Il momento della verità: quando Londra segue Parigi
La storia ha i suoi momenti di accelerazione improvvisa, quelli in cui decenni di equilibri diplomatici si sgretolano nell'arco di poche settimane. Stiamo vivendo uno di questi momenti. Il 29 luglio 2025, il Premier britannico Keir Starmer ha annunciato che il Regno Unito riconoscerà lo Stato palestinese a settembre, prima dell'Assemblea generale delle Nazioni Unite, a meno che Israele non adotti misure sostanziali per porre fine alla "situazione spaventosa" a Gaza. Non si tratta di una semplice dichiarazione diplomatica. È il secondo tassello di un domino che Emmanuel Macron aveva fatto partire il 24 luglio, quando aveva annunciato che la Francia avrebbe riconosciuto la Palestina durante la stessa Assemblea generale dell'ONU. Due membri permanenti del Consiglio di Sicurezza, due potenze del G7, due nazioni che un secolo fa amministravano il Mandato britannico della Palestina e il Mandato francese in Siria e Libano.
Quando decidono di muoversi insieme, non è più diplomazia: è geopolitica che cambia forma.

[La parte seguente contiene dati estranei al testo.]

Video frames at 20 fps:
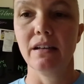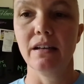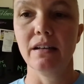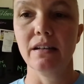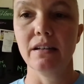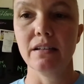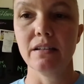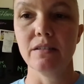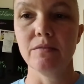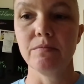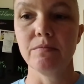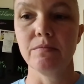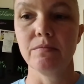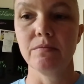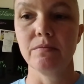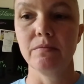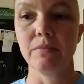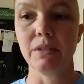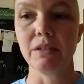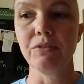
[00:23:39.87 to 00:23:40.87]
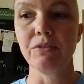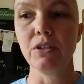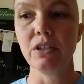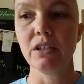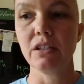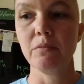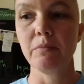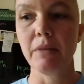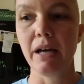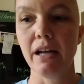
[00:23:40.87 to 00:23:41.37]
But if you
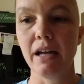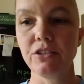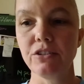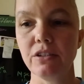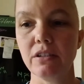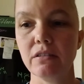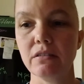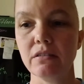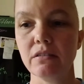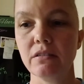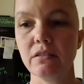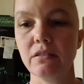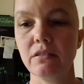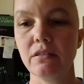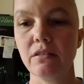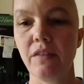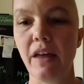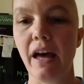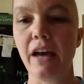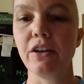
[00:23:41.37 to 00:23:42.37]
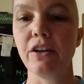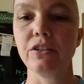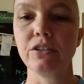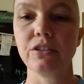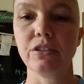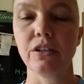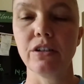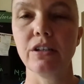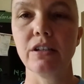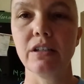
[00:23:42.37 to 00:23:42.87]
could imagine that your
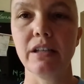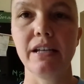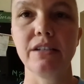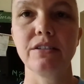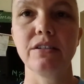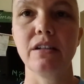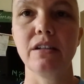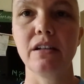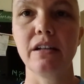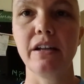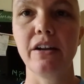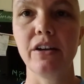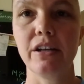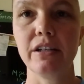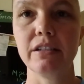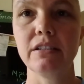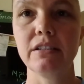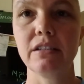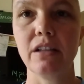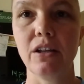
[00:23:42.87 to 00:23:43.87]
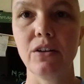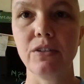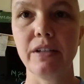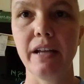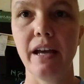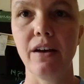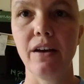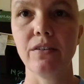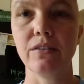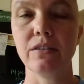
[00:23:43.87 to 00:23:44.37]
circulation in an area is slowed
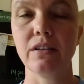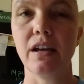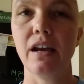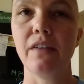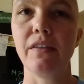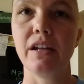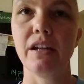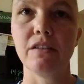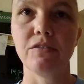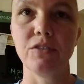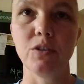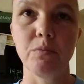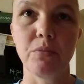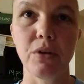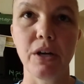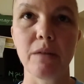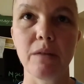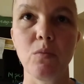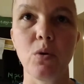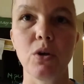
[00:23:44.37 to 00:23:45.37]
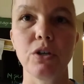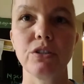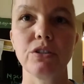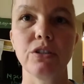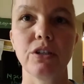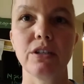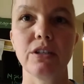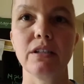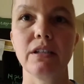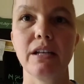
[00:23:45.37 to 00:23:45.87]
down, and then if you bring more
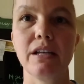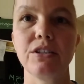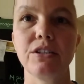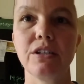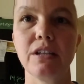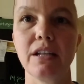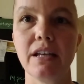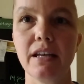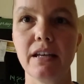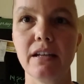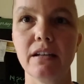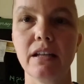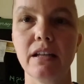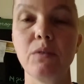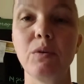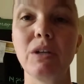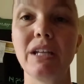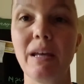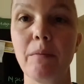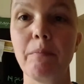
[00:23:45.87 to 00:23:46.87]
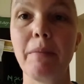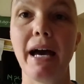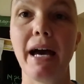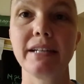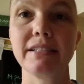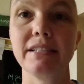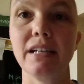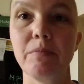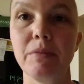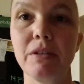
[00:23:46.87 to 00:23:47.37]
circulation in, it would get
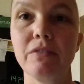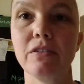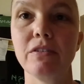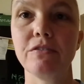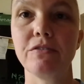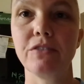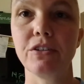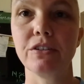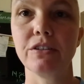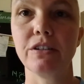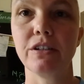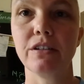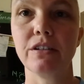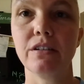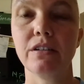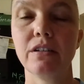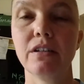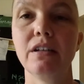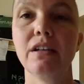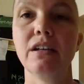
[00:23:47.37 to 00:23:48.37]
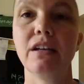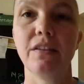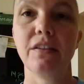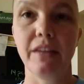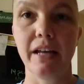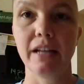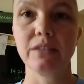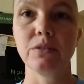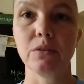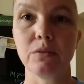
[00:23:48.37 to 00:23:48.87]
backed up even further.
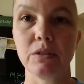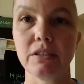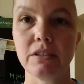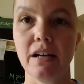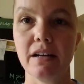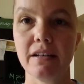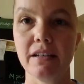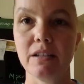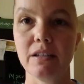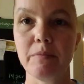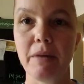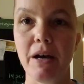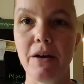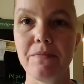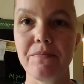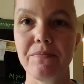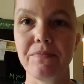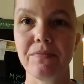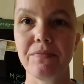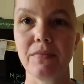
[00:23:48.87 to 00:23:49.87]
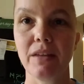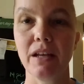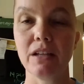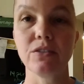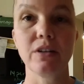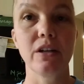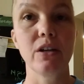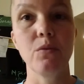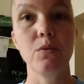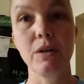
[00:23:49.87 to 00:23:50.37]
That's what we're talking about.
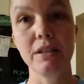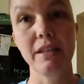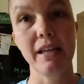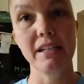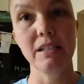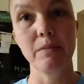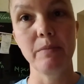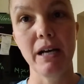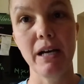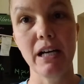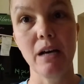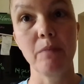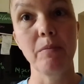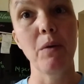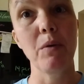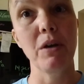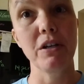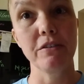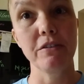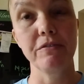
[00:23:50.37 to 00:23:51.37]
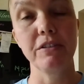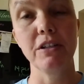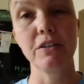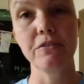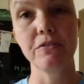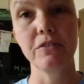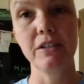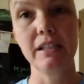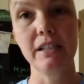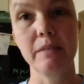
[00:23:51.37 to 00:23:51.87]
And so I don't want that to back up. I want it to
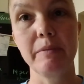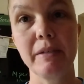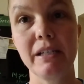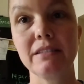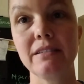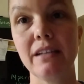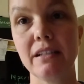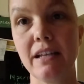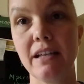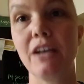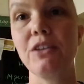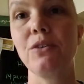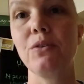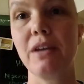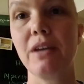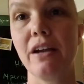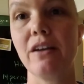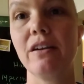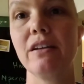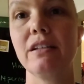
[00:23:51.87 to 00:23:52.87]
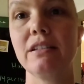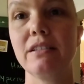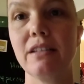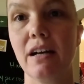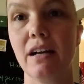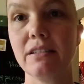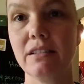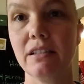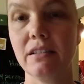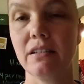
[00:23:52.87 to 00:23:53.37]
flow freely because that's how you carry the
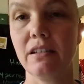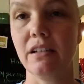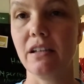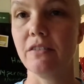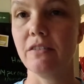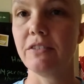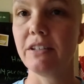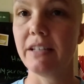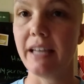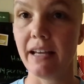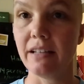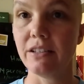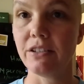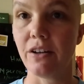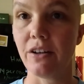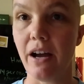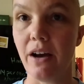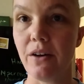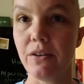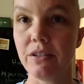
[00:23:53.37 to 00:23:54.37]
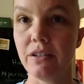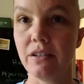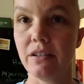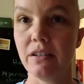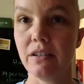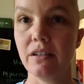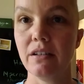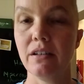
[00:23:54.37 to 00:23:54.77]
toxicity of cancer out.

L'anatomia di una decisione storica La decisione di Starmer non è arrivata dal nulla. Il Premier laburista ha richiamato il suo gabinetto dalle vacanze estive per una riunione di emergenza sulla situazione palestinese - un fatto senza precedenti nella storia britannica moderna. Mai prima d'ora un Primo Ministro britannico aveva stabilito una tempistica così precisa per il riconoscimento di uno Stato palestinese. Le condizioni poste da Starmer sono precise e stringenti: Israele deve "adottare misure sostanziali per porre fine alla terribile situazione a Gaza", accettare un cessate il fuoco, chiarire che non ci saranno annessioni in Cisgiordania e consentire all'ONU di riavviare la fornitura di aiuti umanitari. Dal canto suo, Hamas deve "rilasciare immediatamente tutti gli ostaggi, firmare un cessate il fuoco immediato, accettare di non svolgere alcun ruolo nel governo di Gaza e impegnarsi al disarmo". Un equilibrio diplomatico che cerca di non scontentare nessuno, ma che di fatto pone un ultimatum a entrambe le parti. La pressione era diventata insostenibile: oltre 250 parlamentari britannici su 650, tra cui circa 150 del Partito Laburista, avevano firmato una lettera il 25 luglio chiedendo al governo di riconoscere lo Stato di Palestina. La reazione di Netanyahu: "Uno Stato jihadista che minaccerà la Gran Bretagna" La risposta israeliana è stata immediata e furiosa. Benjamin Netanyahu ha tuonato che "uno Stato jihadista al confine con Israele oggi minaccerà la Gran Bretagna domani", accusando il governo britannico di fare "appeasement verso i terroristi jihadisti". Il ministero degli Esteri israeliano ha respinto con forza la dichiarazione britannica, denunciando il "cambiamento di posizione" di Londra che fa seguito "all'azione francese" e alle "pressioni politiche interne". Una reazione che tradisce tutta la preoccupazione di Tel Aviv per quello che appare come un isolamento crescente sulla scena internazionale. Quando due membri permanenti del Consiglio di Sicurezza dell'ONU decidono simultaneamente di riconoscere la Palestina, non si tratta più di atti isolati, ma di precedenti che contribuiscono alla formazione di una prassi internazionale.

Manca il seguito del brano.